What the task asks - Reproduce the listing in full. Omit the pictures.

Listed records -

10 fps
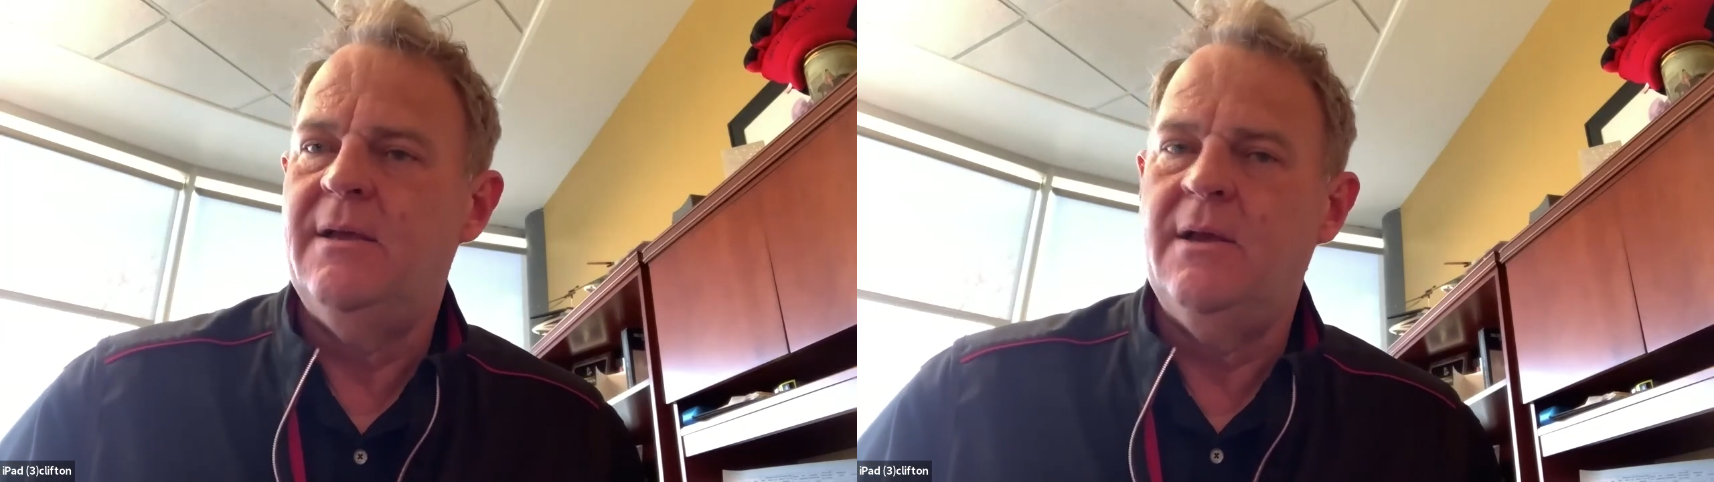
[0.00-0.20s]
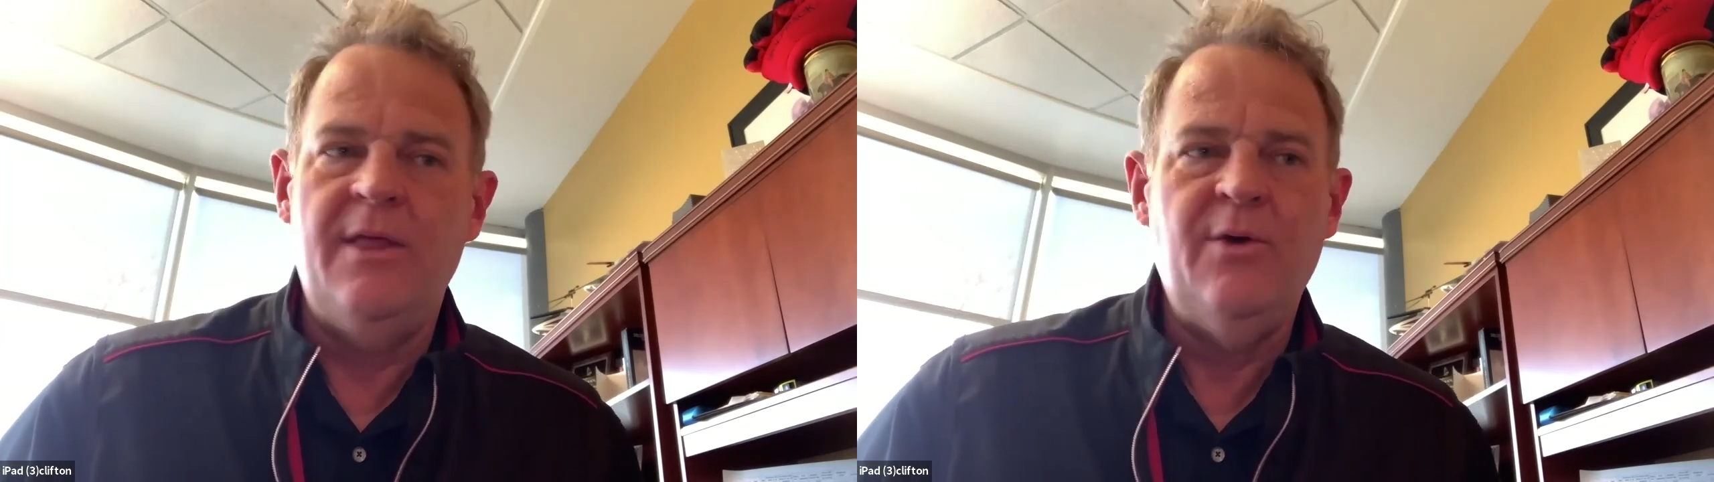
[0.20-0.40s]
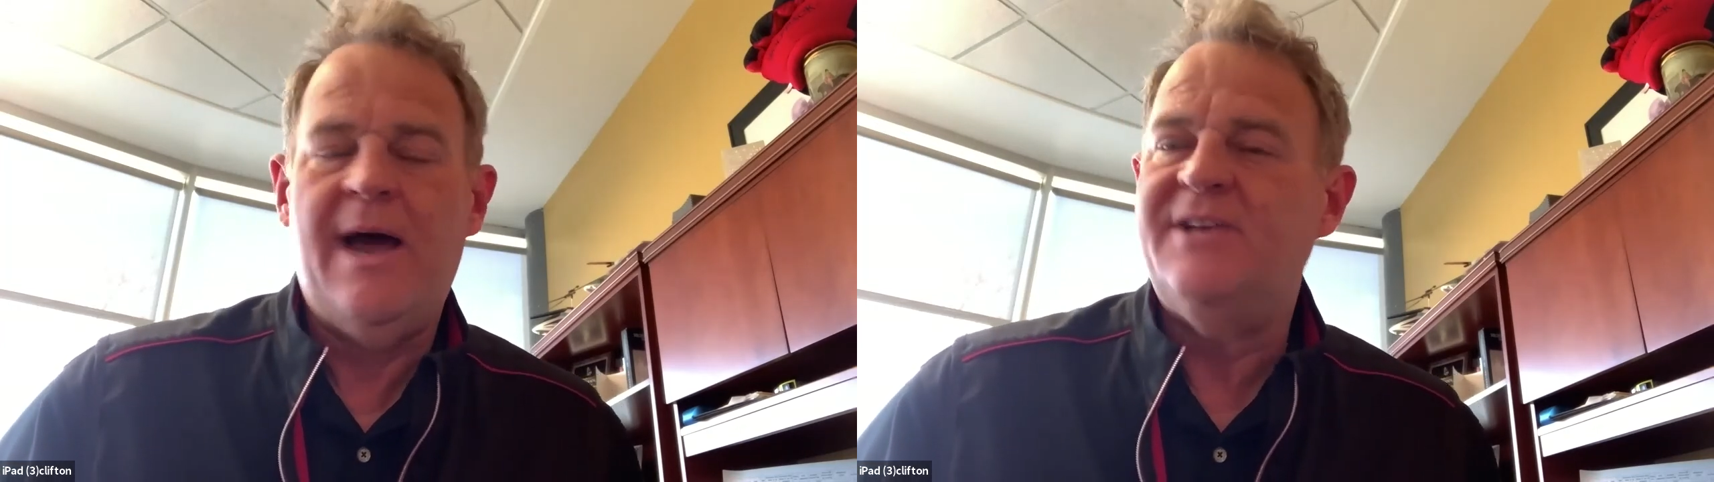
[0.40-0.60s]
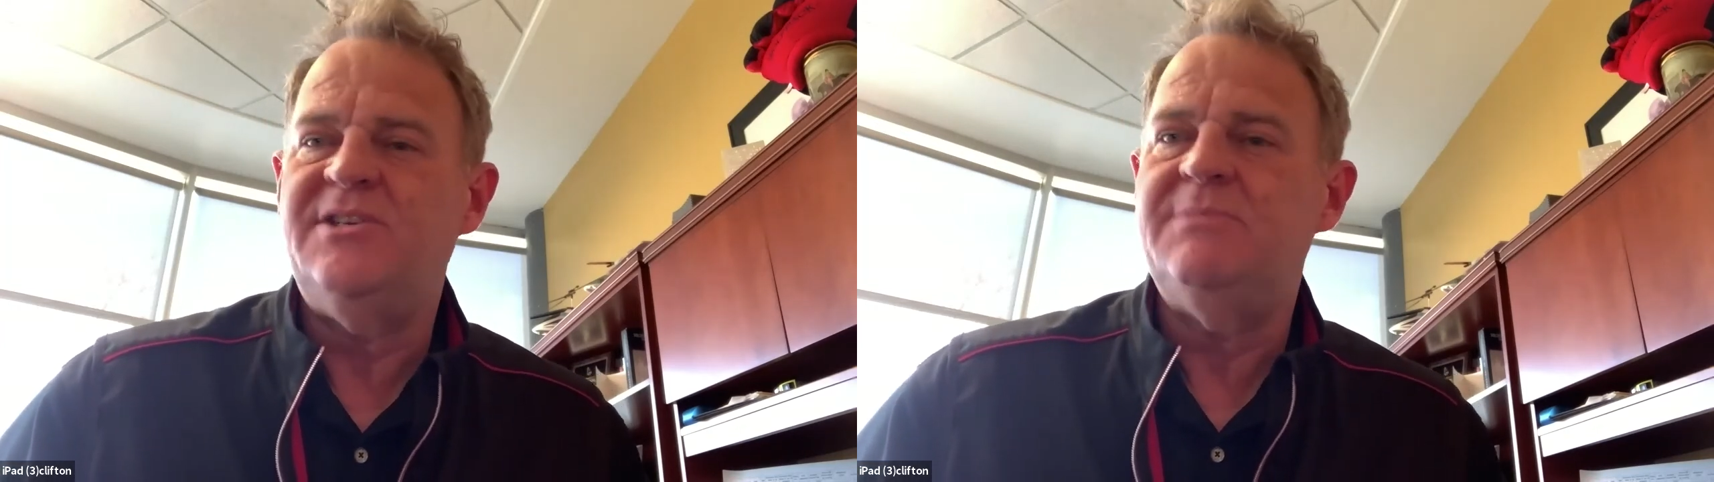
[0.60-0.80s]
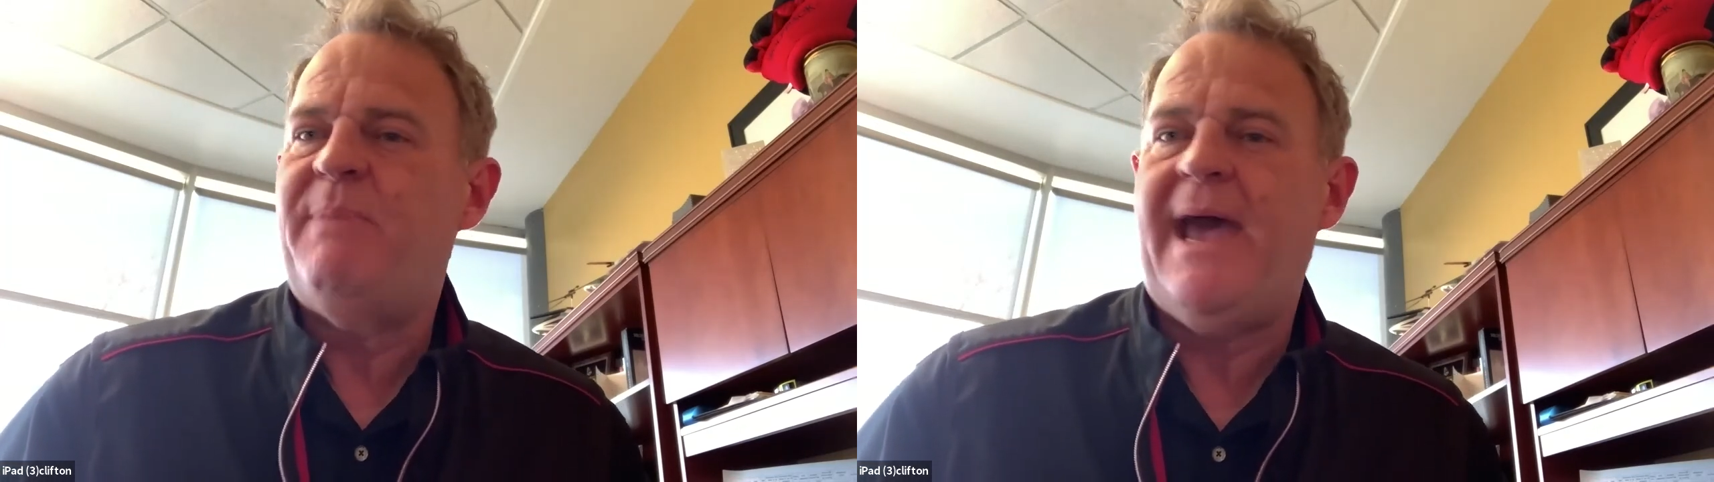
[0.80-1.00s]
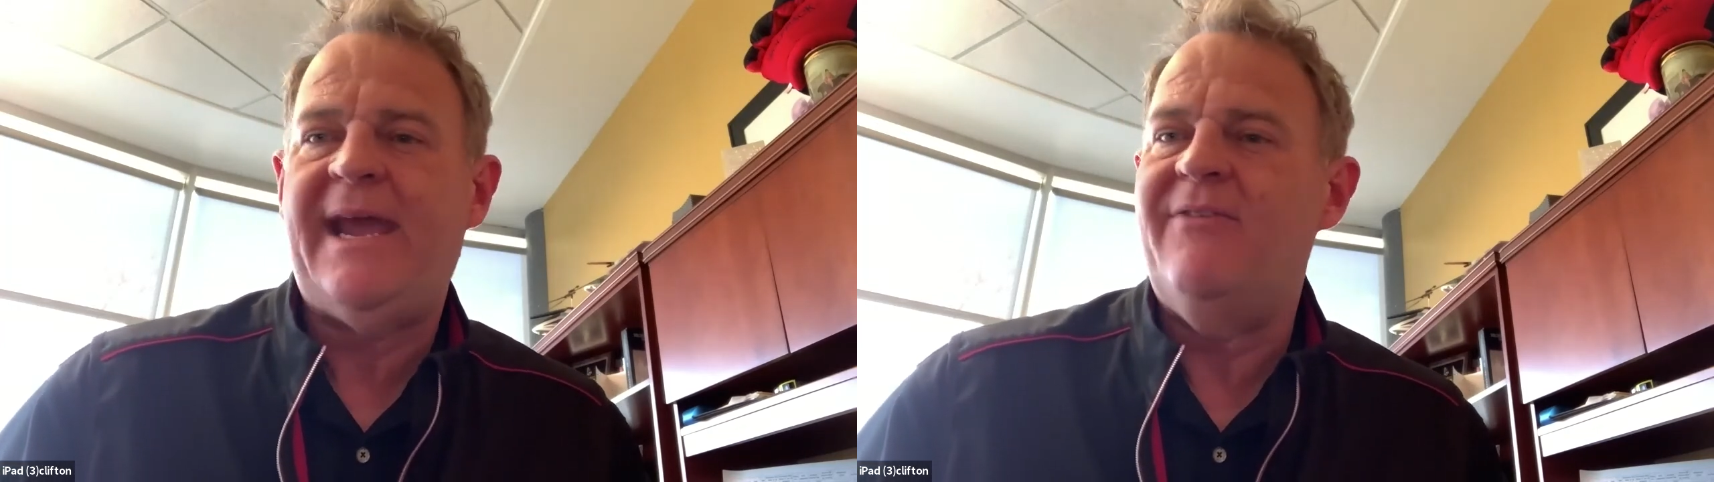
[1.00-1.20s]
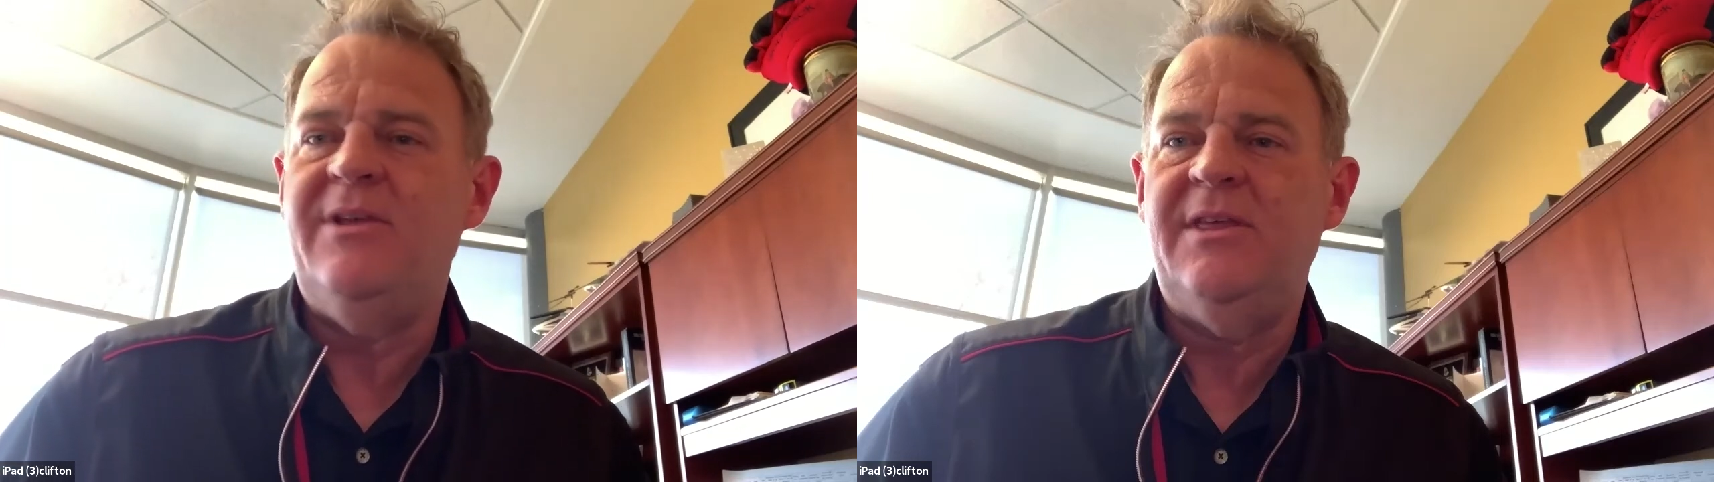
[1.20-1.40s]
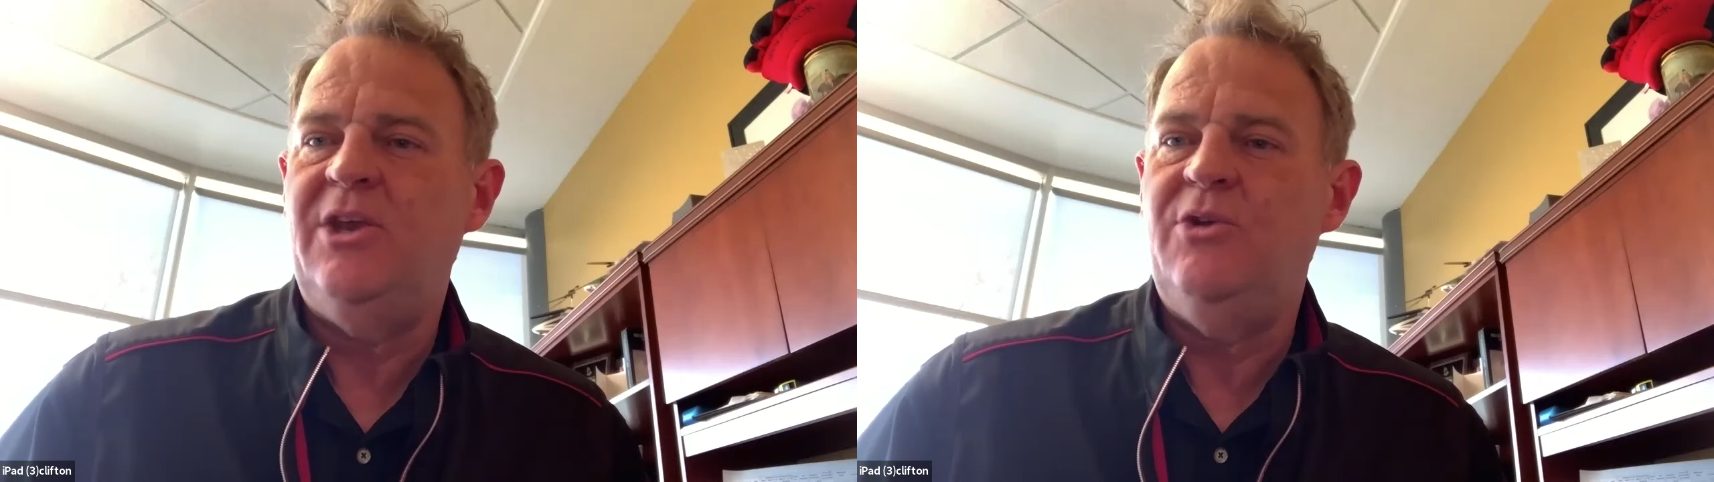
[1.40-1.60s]
Otherwise, just pack
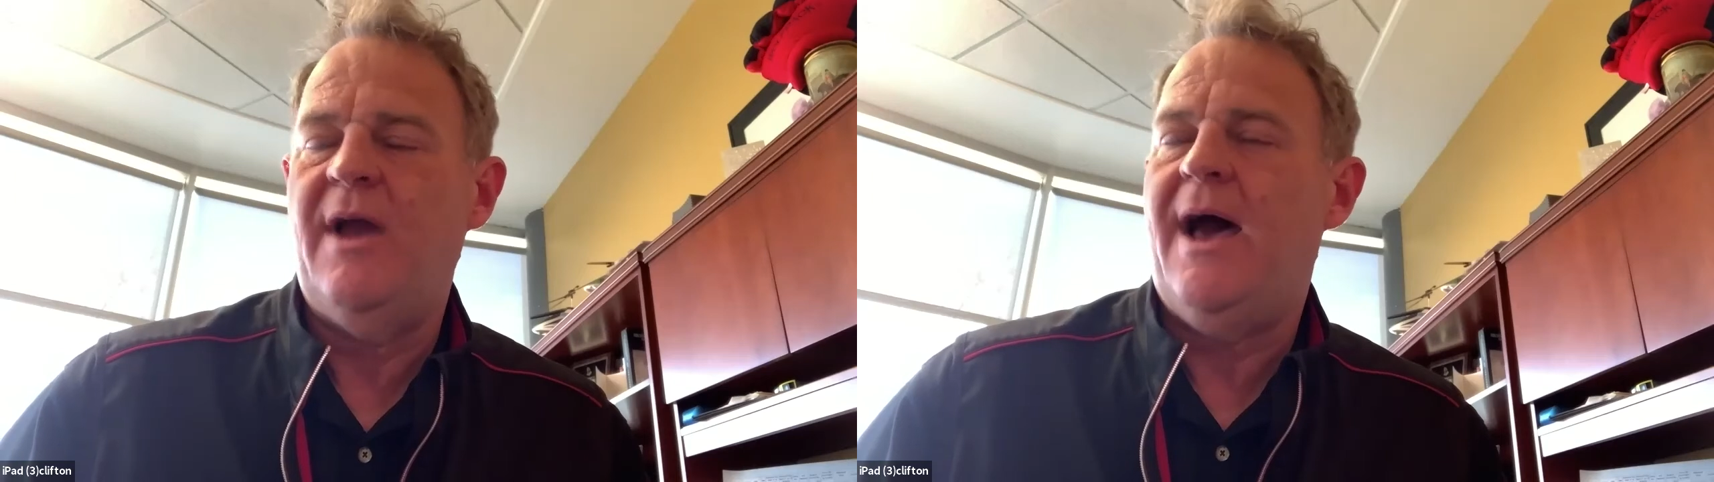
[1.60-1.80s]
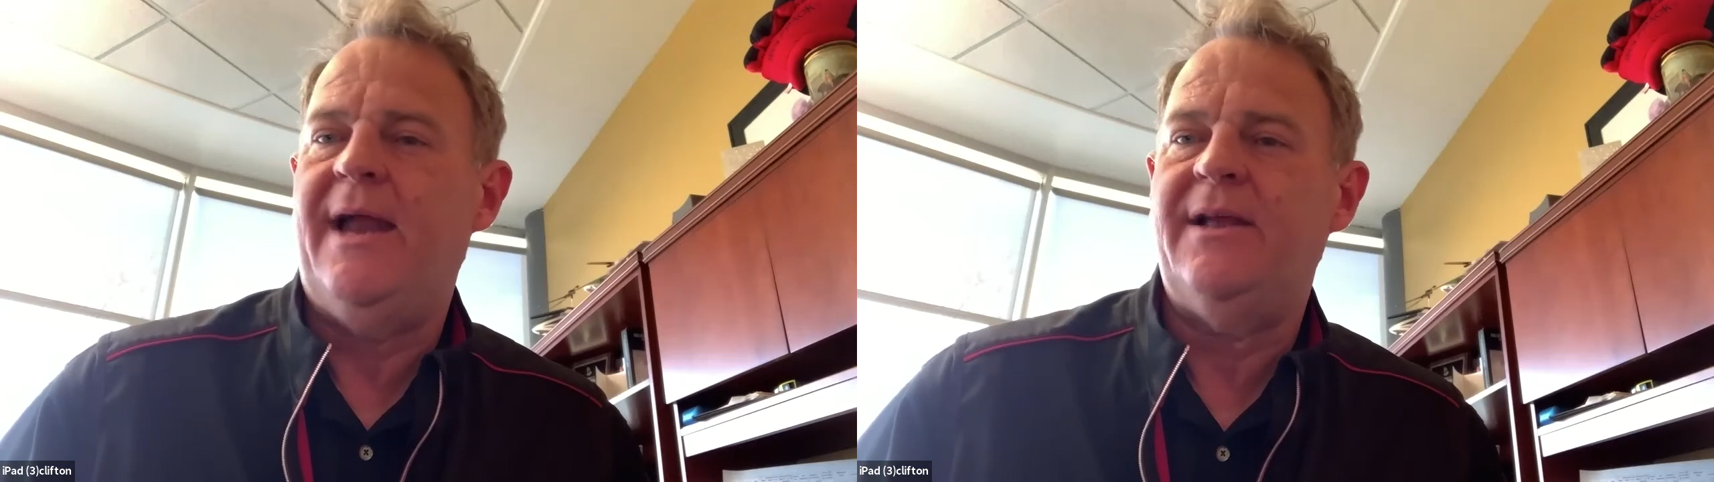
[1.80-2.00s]
everything you got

Your response -
10 fps
[0.00-0.20s]
[0.20-0.40s]
[0.40-0.60s]
[0.60-0.80s]
[0.80-1.00s]
[1.00-1.20s]
[1.20-1.40s]
[1.40-1.60s]
Otherwise, just pack
[1.60-1.80s]
[1.80-2.00s]
everything you got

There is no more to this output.